Puis c'est la prise de pouvoir de Cartouche à Paris à nouveau pleine de panache. L'action, l'aventure, un rythme effréné, l'humour: tels ont été les mots d'ordre des trois premiers quart d'heure du film. Il est temps pour De Broca de venir faire ce qu'il sait faire le mieux, ajouter la mélancolie. Celle-ci apparait alors que la bande de voleurs triomphe. Cartouche s'ennuie. On a d'abord Jean Rochefort qui joue du piano parce que ça sert "à aimer", transition poétique vers une première scène où apparait la mélancolie. Claudia Cardinale sort d'un miroir, image visuellement très forte et qui montre bien l'immobilité à laquelle ne peut qu'aboutir la recherche du bonheur quand elle est couronnée de succès. Cet idée que le bonheur est insupportable est une idée essentielle de l’œuvre de De Broca, pour qui l'homme fuit toujours ce qu'il a obtenu. Satisfaire un désir, c'est en faire naitre un autre. L'inaction bienheureuse, c'est à la fois ce que recherchent et ce qui effraye les protagonistes de De Broca. Et il y a cette phrase que Boulanger offre à Cardinale et qui résume toute la pensée des auteurs du film et de leur films suivants (l'homme de Rio, les tribulations...): "Amuse toi, ça empêche de mourir".
S'ouvre alors une deuxième moitié qui va lentement accompagner les personnages hors du paradis qu'ils avaient trouvé. Le besoin d'avoir ce qu'on n'a pas, le hasard comme le dit Dalio, tout mène vers le drame. Et pourtant le souvenir de la première moitié continue de faire croire au spectateur qu'il est dans un film comique et qu'à la fin, ça finira forcément bien, fusse miraculeux ou incohérent. Et puis c'est la scène finale, et là encore, quand on voit Belmondo renverser tout seul dix soldats d'un coup d'épaule, on croit encore être devant une comédie, mélanclique certes, mais qui va quand même nous honorer d'un happy end. Et puis non. Pas de happy end. Soudain ces personnages de comédie d'aventure deviennent des personnages de tragédie, condamnés à vivre leur destin jusqu'au bout, jusqu'à la mort. La scène finale est peut-être la plus brillante de De Broca, la luminosité, le décors et surtout la musique de Delerue sont parfaits. Et puis il y a cette main de Belmondo qui veut caresser mais qui ne peut plus, ce poing qui se referme et ce personnage qui comprend qu'il a échoué. Sa folle course s'achève sur un échec.
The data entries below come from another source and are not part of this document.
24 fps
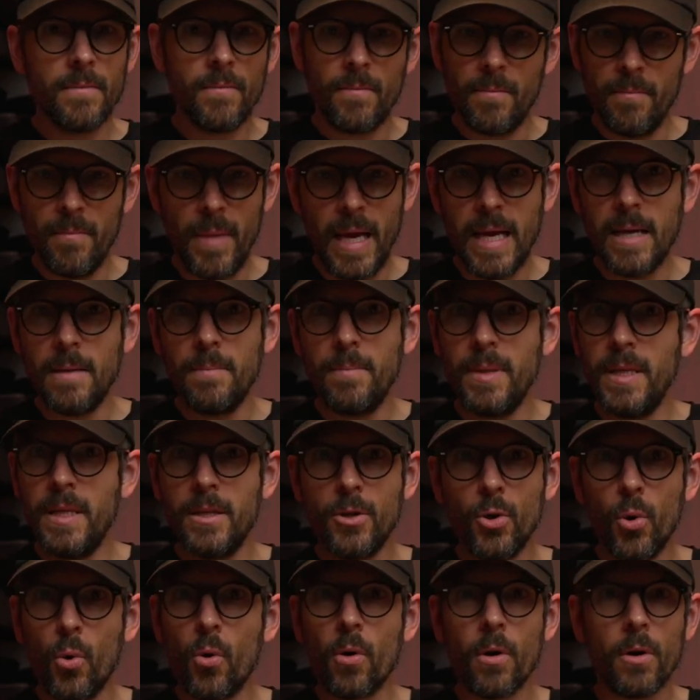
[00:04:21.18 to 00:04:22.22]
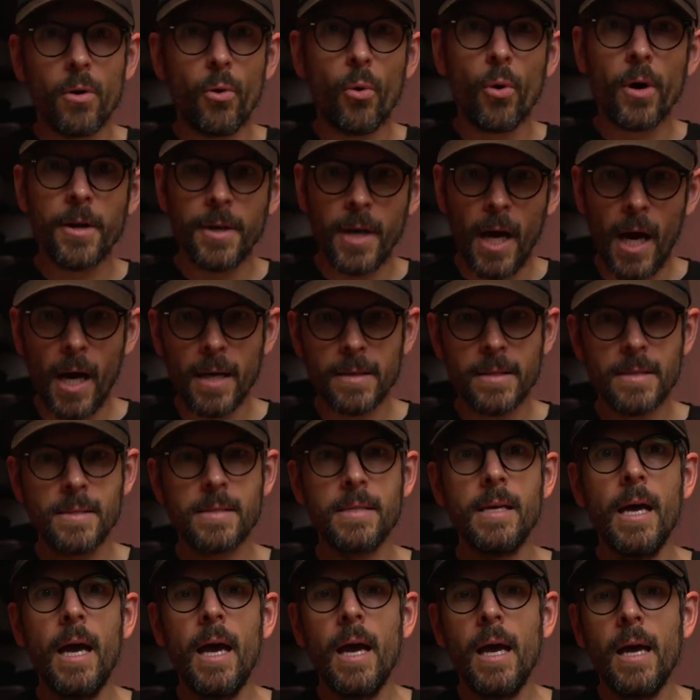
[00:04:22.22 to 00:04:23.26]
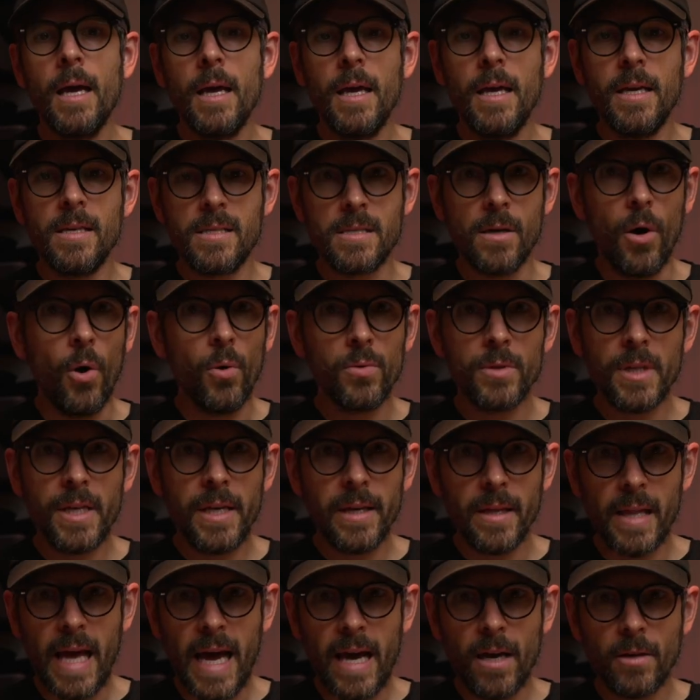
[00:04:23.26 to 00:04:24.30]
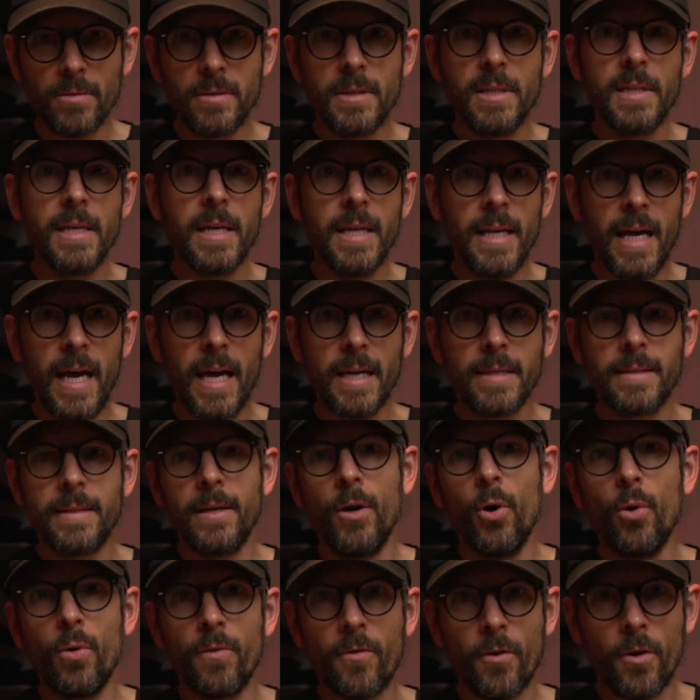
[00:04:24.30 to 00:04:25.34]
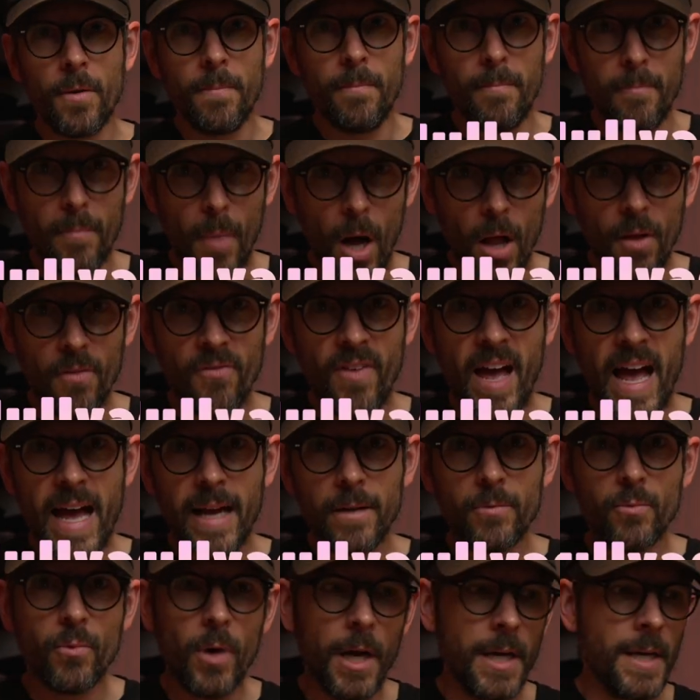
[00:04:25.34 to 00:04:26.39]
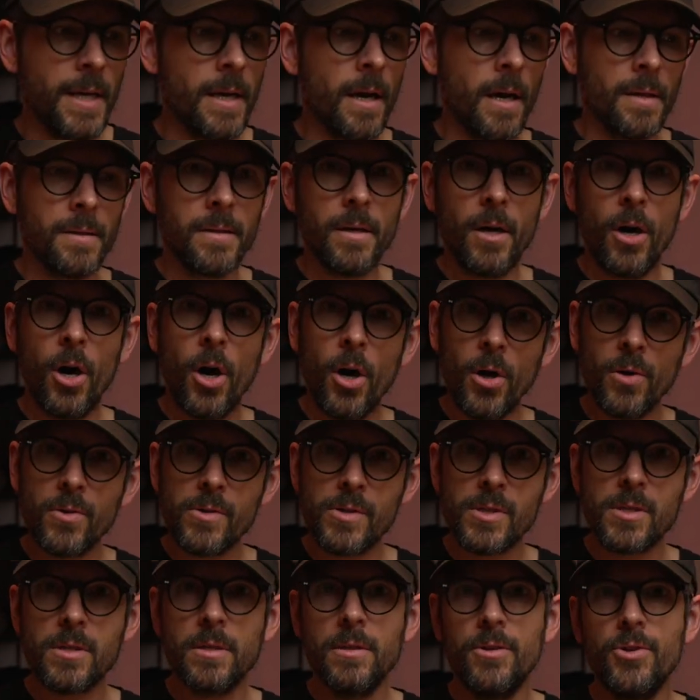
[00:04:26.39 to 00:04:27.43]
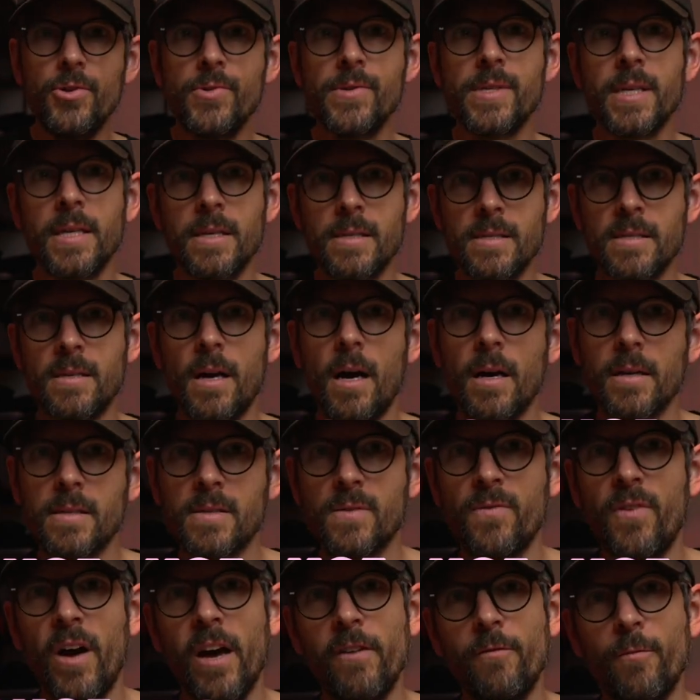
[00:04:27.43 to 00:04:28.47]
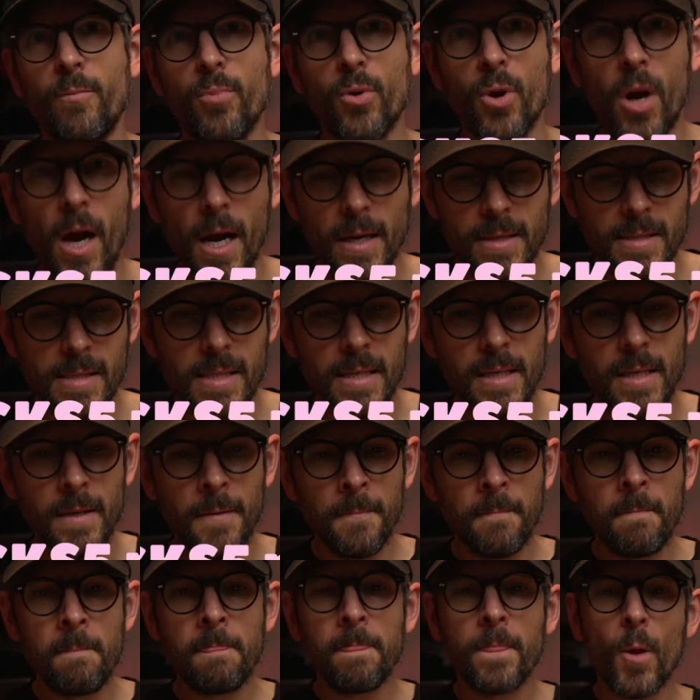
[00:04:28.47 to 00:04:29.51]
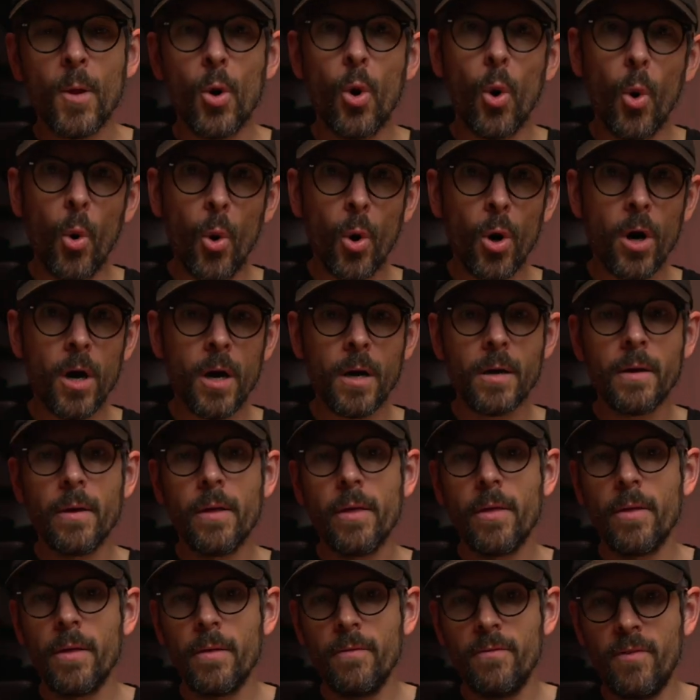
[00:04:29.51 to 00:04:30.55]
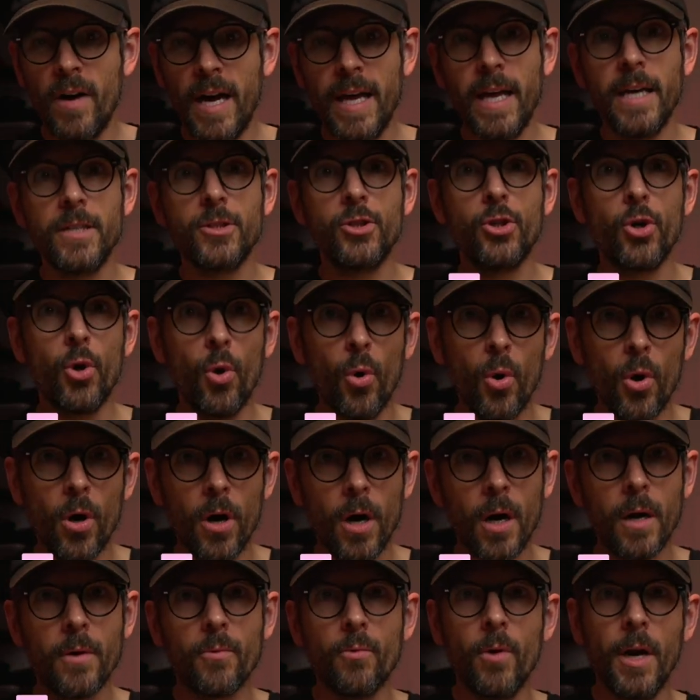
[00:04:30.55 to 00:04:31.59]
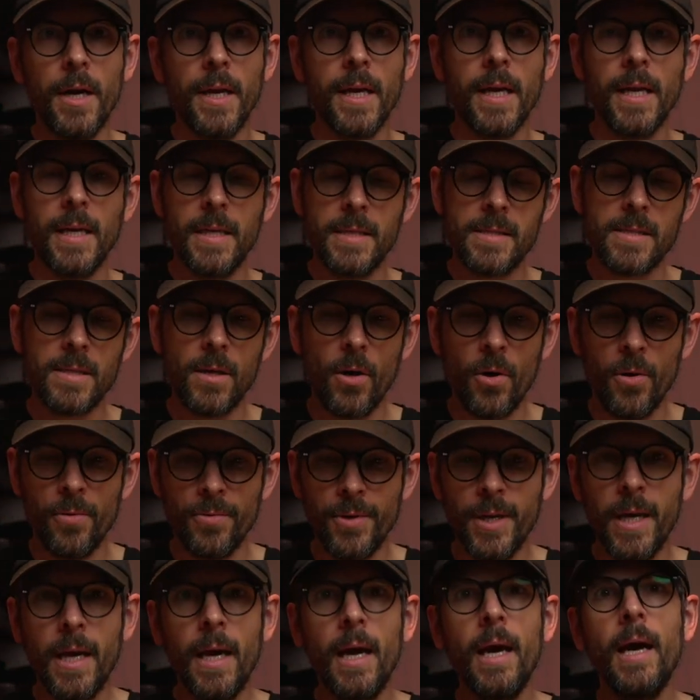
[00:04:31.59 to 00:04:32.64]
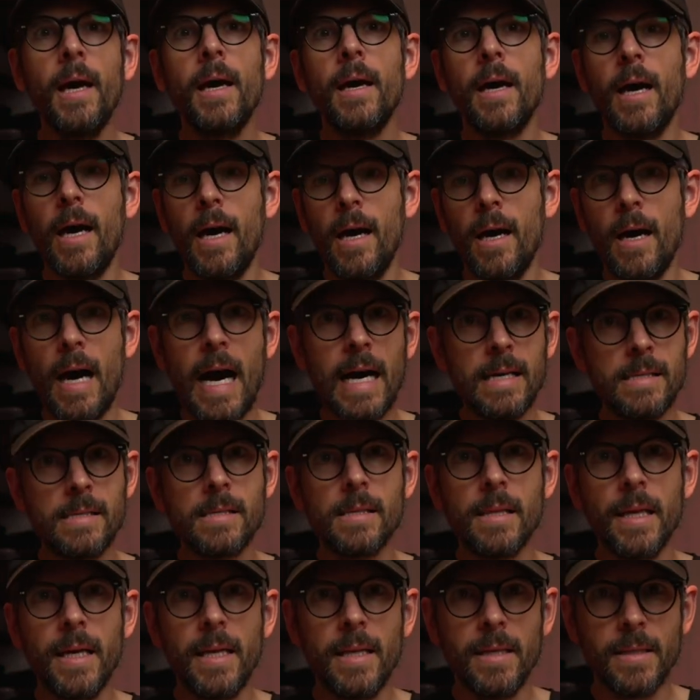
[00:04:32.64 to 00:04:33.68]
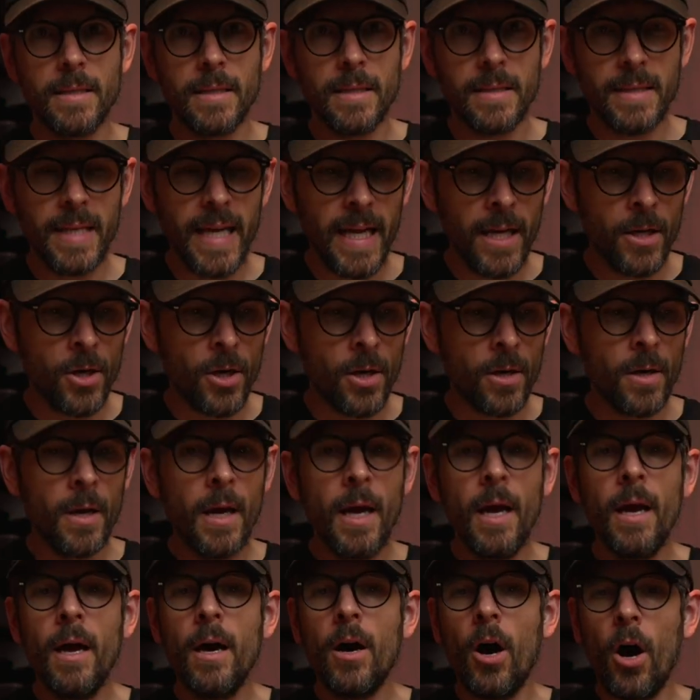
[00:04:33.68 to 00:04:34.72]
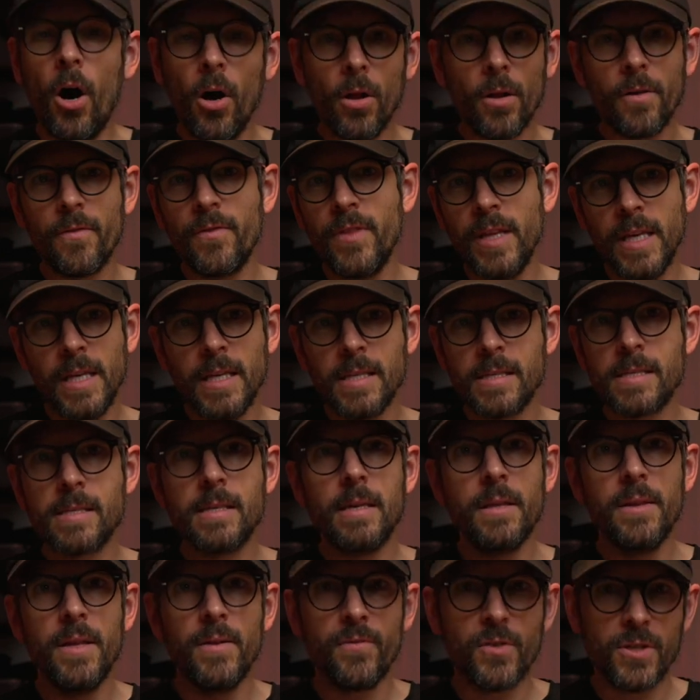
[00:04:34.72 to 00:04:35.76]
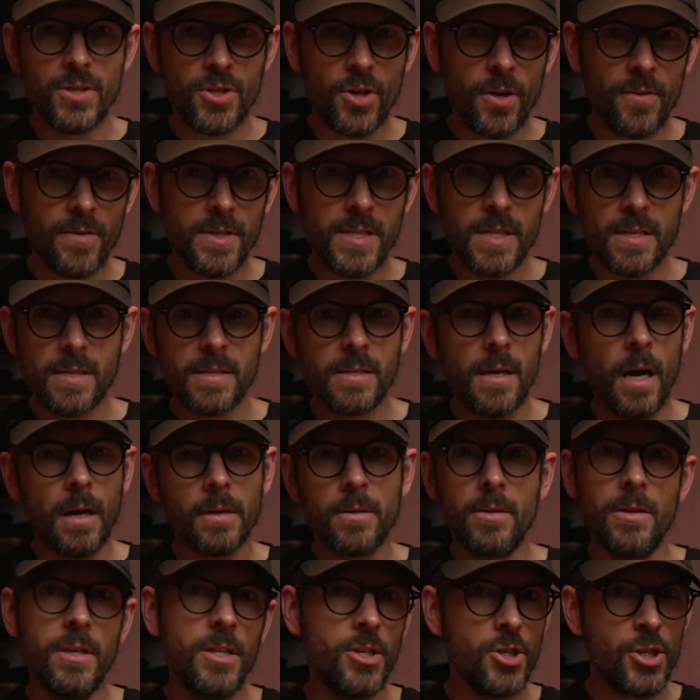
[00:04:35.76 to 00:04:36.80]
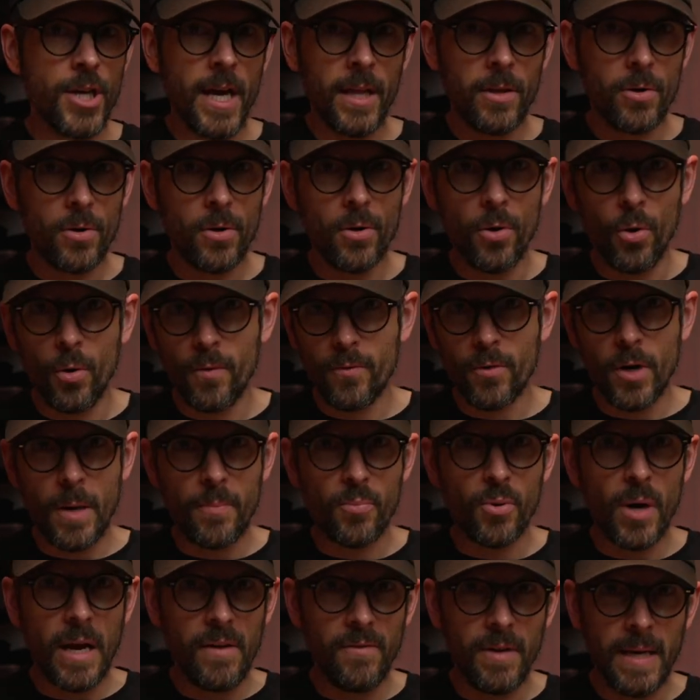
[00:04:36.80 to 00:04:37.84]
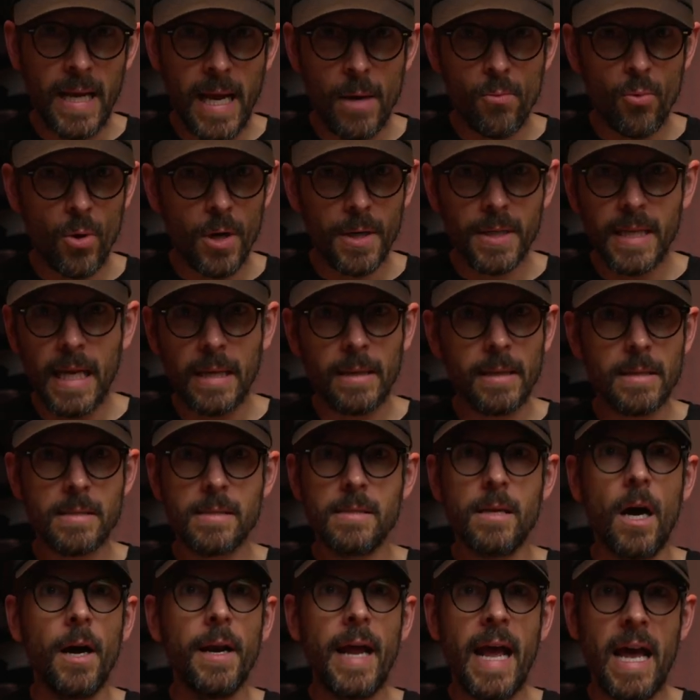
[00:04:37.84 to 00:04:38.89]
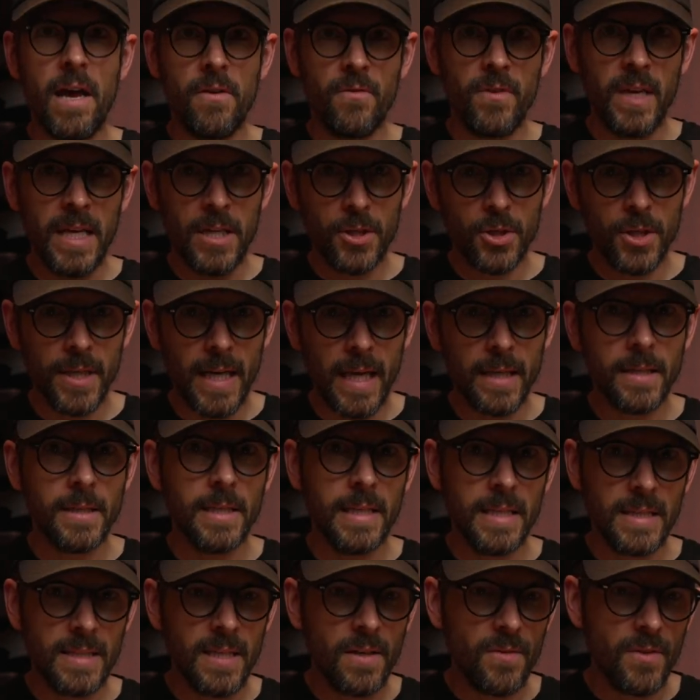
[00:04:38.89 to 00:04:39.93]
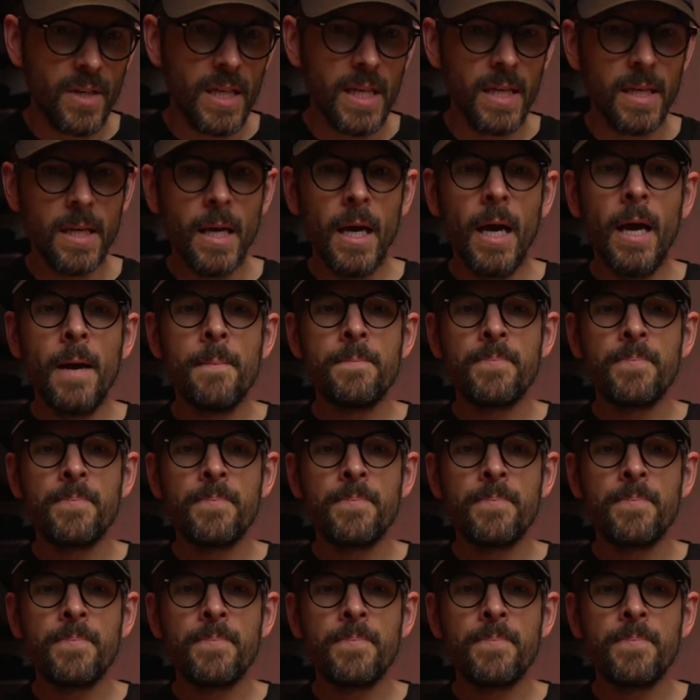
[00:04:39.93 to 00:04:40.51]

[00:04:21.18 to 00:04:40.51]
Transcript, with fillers: made be core or knots, is only allowed to connect over Mullvad running on the host using a SOCKS5 proxy or via Tor running in its own uh, isolated container. All of these different services talk to each other over a private network that does not have internet connectivity.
Pouvait-elle s'achever autrement? Plusieurs dialogues laissent à penser à l'importance du hasard, mais en réalité les dés sont pipés. Évidemment Cartouche aurait pu faire d'autre choix et à le voir fouetter les chevaux du carrosse, on comprend que c'est d'abord contre lui que se tourne sa rage. Il faut voir aussi Belmondo abandonner Cardinale et celle-ci rester seul dans la cave.
Enchaînant les grands morceaux de bravoure et les scènes mélancoliques, avec un vrai propos, une musique qui multiplie les thèmes magiques, des dialogues qui visent toujours juste que ce soit la poésie, l'humour, la critique, la réflexion, un très bon casting...
Cartouche est de ces chefs d’œuvre qui surprennent car tout laissait à penser que le film ne serait qu'un film de plus, mais par son refus de s'enfermer dans un genre, par sa fin, par sa capacité à très bien faire tout ce qu'il veut faire, Cartouche devient lentement un grand film. Là où les films hollywoodiens servent surtout à divertir, De Broca ne perd jamais de vue son propos, et délivre des dialogues d'autant plus intelligents.